Как-то незаметно рядом со мной оказался парень лет двадцати двух-двадцати пяти на вид, широкоплечий, с грубыми чертами лица, окаймлённого уже готовой сформироваться в бородку щетиной. Я и сам зарос, как дикобраз: бритвы осуждённым не полагаются и физиономии нашей каторжанской братии приводили в цивильный вид в последний раз в астраханской тюрьме. При этом правилом было и обстригание тупой машинкой половины головы, чтобы нас даже в бане нельзя было принять за 'вольных'. Впрочем, как я узнал на собственном опыте, 'воля' в Российской империи - понятие относительное. Дворяне и священники вольны делать что хотят, естественно, не скатываясь в откровенную уголовщину, и ездить куда заблагорассудится, насколько позволят финансы. Большинство купечества из 'второгильдейцев', как правило, привязаны в своей деятельности к конкретному региону (третья купеческая гильдия, как выяснилось, упразднена ещё при Александре Втором). А все простолюдины жёстко ограничены в перемещениях системой 'временных паспортов', и беспаспортный автоматически считается подозрительным бродягой и подлежит аресту, а дальше - как повезёт: поручится за тебя сельская 'община' - повезло: оштрафуют, может, розгами выдерут, да и отправят на родину. Не окажется поручителей - и загремишь ты на каторгу, руду копать или дороги строить. А с испачканной каторгой биографией судьба твоя в дальнейшем незавидна. Удача - если сумеешь стать чернорабочим или подсобником на фабрике, на иное 'варнаку' рассчитывать не стоит. Можно, конечно, в сибирскую или туркестанскую глушь забраться и существовать там в полном чучхэ, сиречь 'с опорой на собственные силы', но для такой жизни характер нужен специфический. Ну а не повезёт - покатишься, раб божий, по уголовной дорожке.
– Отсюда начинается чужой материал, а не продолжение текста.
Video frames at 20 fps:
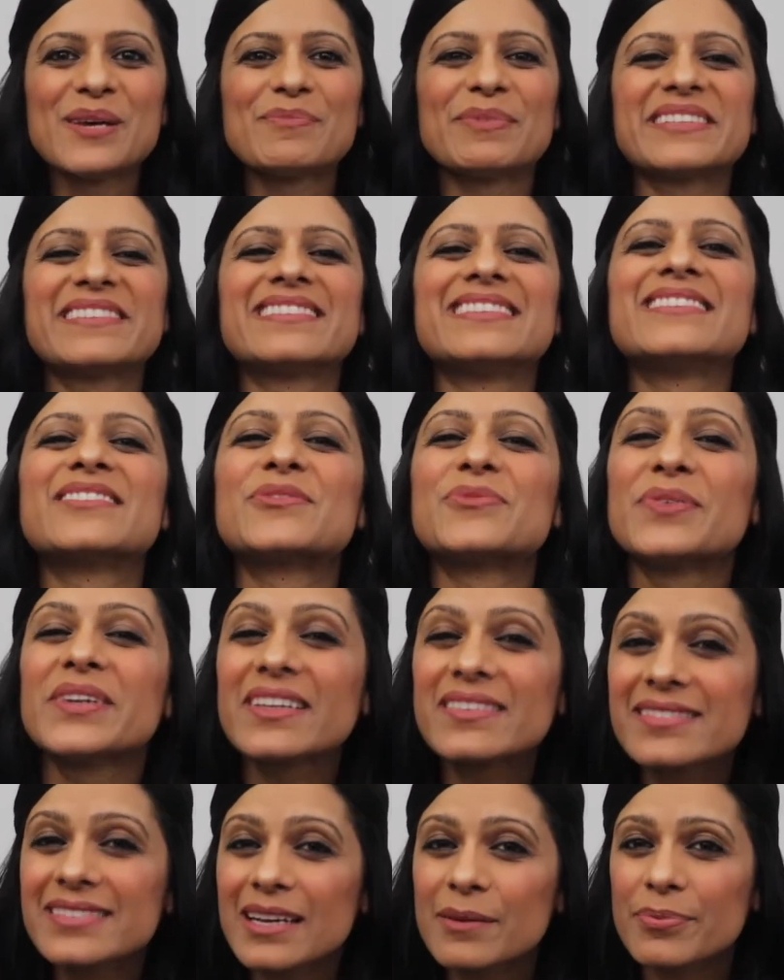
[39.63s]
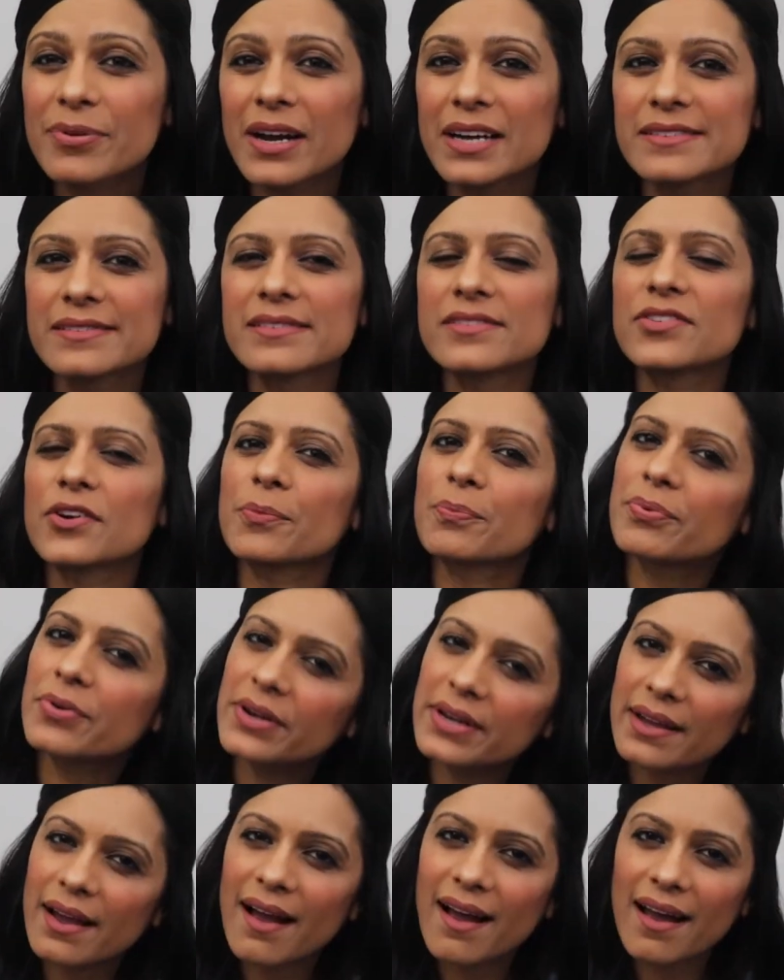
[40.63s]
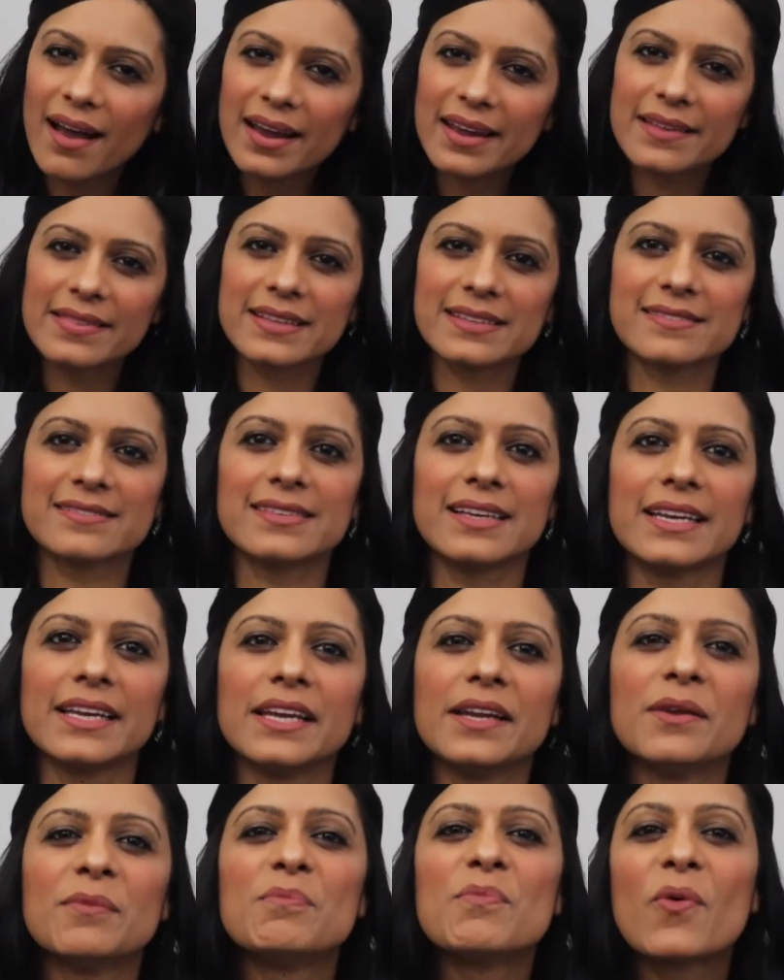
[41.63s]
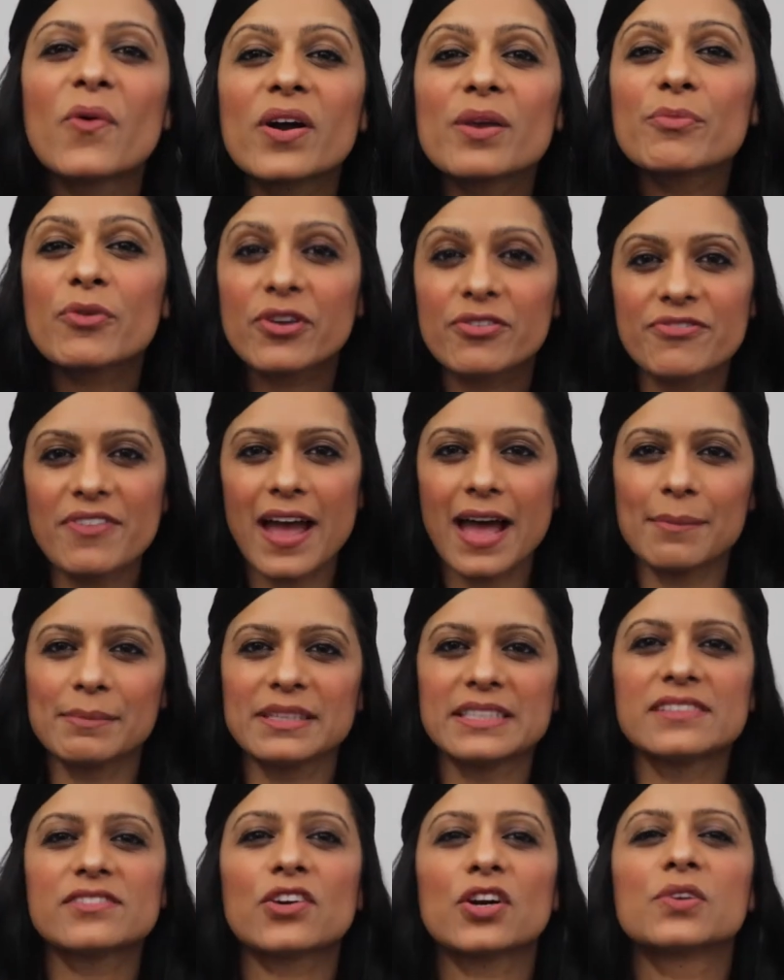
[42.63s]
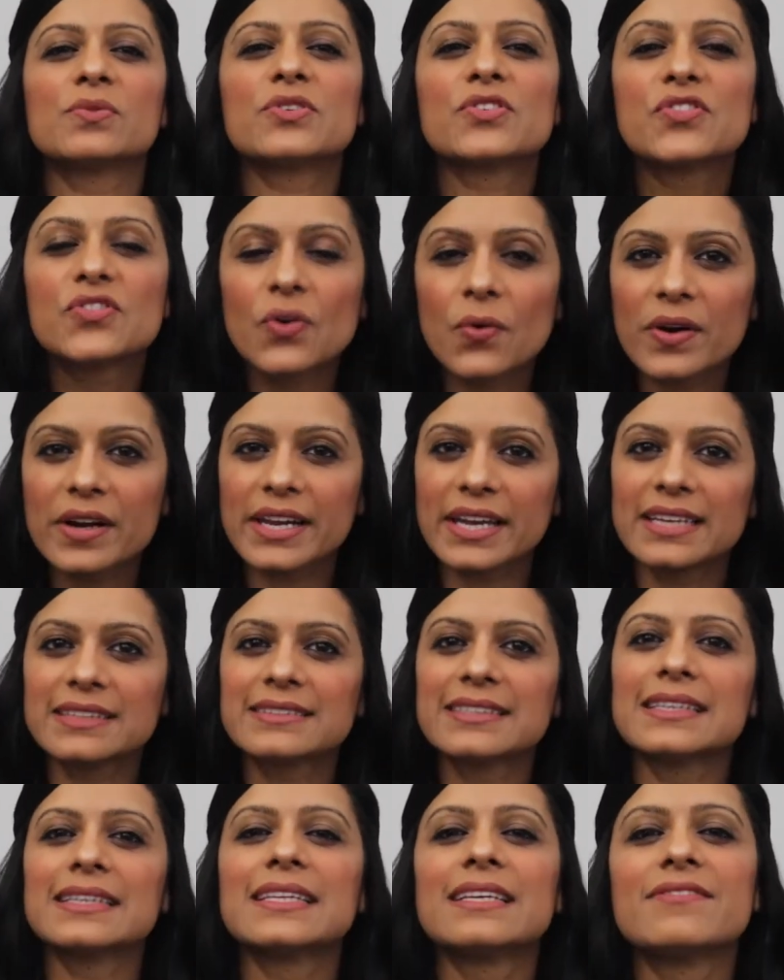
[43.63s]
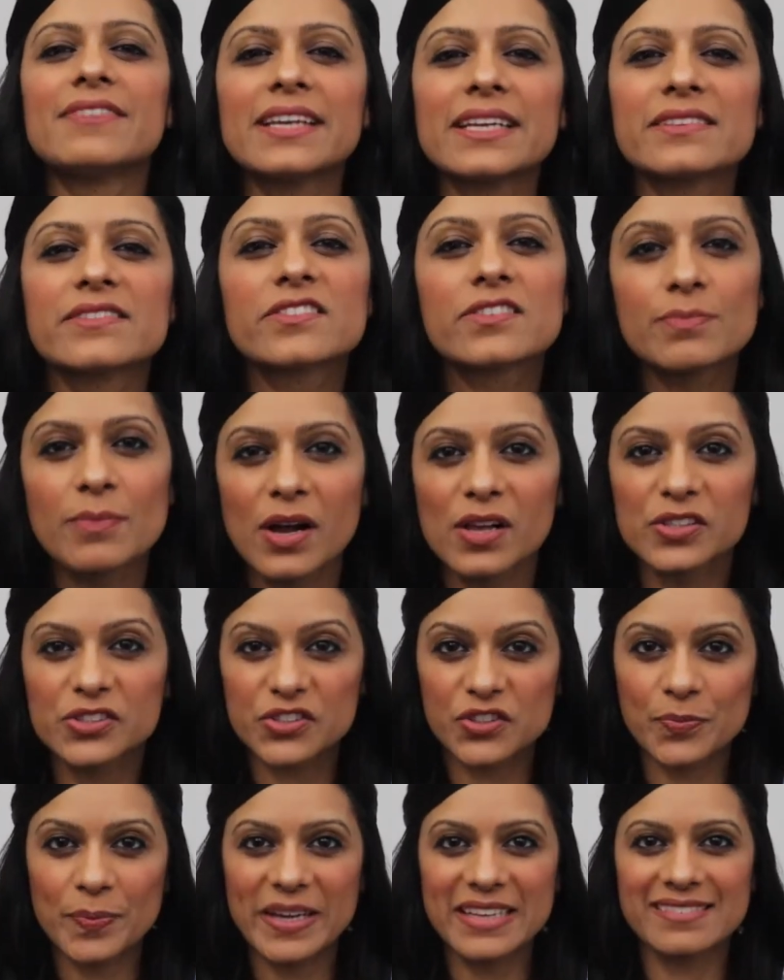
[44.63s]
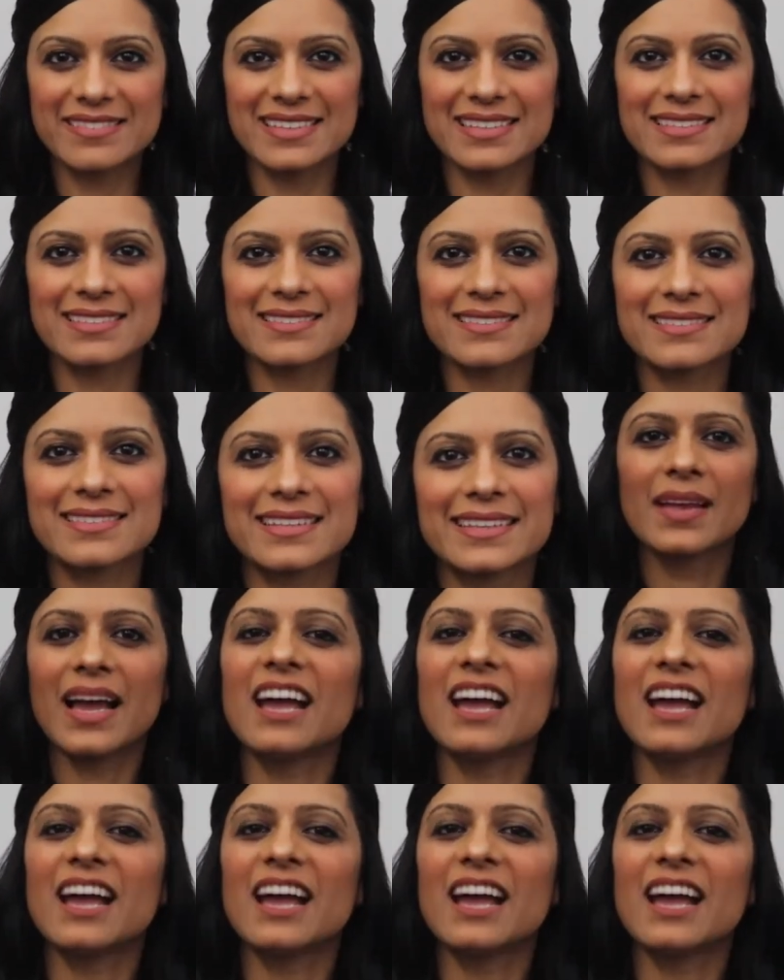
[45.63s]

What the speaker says: But since real estate prices are pretty high in the city, more and more families are resorting to living in smaller spaces.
Как в известном фильме: 'украл, выпил, - в тюрьму!'. Только вот это ни разу не комедия...
- Как, товарищ, рёбра-то и мясо целы? - Парень негромко обратился ко мне. - Ить лупцевали тебя нынче с душой... А то, если что, так у меня малость зверобойного отварчику имеется, можно бы и протереть тебе, ежели повредили чего...
- Благодарствую. Били сильно, но аккуратно - процитировал я папановского персонажа. - Так что отварчик попридержи, добрый человек. Мало ли, какие ещё случаи в жизни будут.
- Ну, гляди, товарищ, как скажешь...
Чуть помолчав, ночной гость продолжил беседу:
- Меня Петром зовут. На пять годов присудили, да сюда прямо из-под Петербургу загнали.
- Андрей. В Польше за бродяжничество забрали. Два года каторги.
- Это чего ж они, аспиды, так вызверились-то? Ежели всех босяков сюда загонять примутся, так и Россия пообезлюдит...
- Да вот, Петро, так вышло. Деревню мою следствие сыскать не смогло, чтобы поручительство стребовать. Да то, что бежать пытался при задержании, тоже припомнили, думается. - При воспоминании о первом знакомстве с российскими правоохранителями 'царского образца' я невесело усмехнулся и это, похоже, не укрылось от глаз собеседника.
- Деревню, говоришь? А я гляжу: по повадкам человек ты вроде городской, товарищ Андрей. В деревне разве что твой тятька жил. Ну, да то, видно, мне помстилось. Оно тебе виднее, кто ты родом и откуда.... Только я чего спросить-то хотел? Ты вот нынче песню пел хорошую. Не слыхал такой прежде. А я страсть как песни рабочие люблю, сам рабочий человек. Ты бы мне слова пересказал, как товарищ товарищу. А я тебе другие перескажу: я разные знаю.
- Что, тоже такие, за которые прикладами лупят? - Поинтересовался я.
- Так не без того... Мне вот удивительно, что ты со своей такой песней среди уголовных оказался-то. У этой братии всё больше другие в почёте-то.
- Могу и другие, только не люблю. А эта под настроение тогда пришлась...
- А ещё про рабочих песни знаешь? Которые 'под настроение'?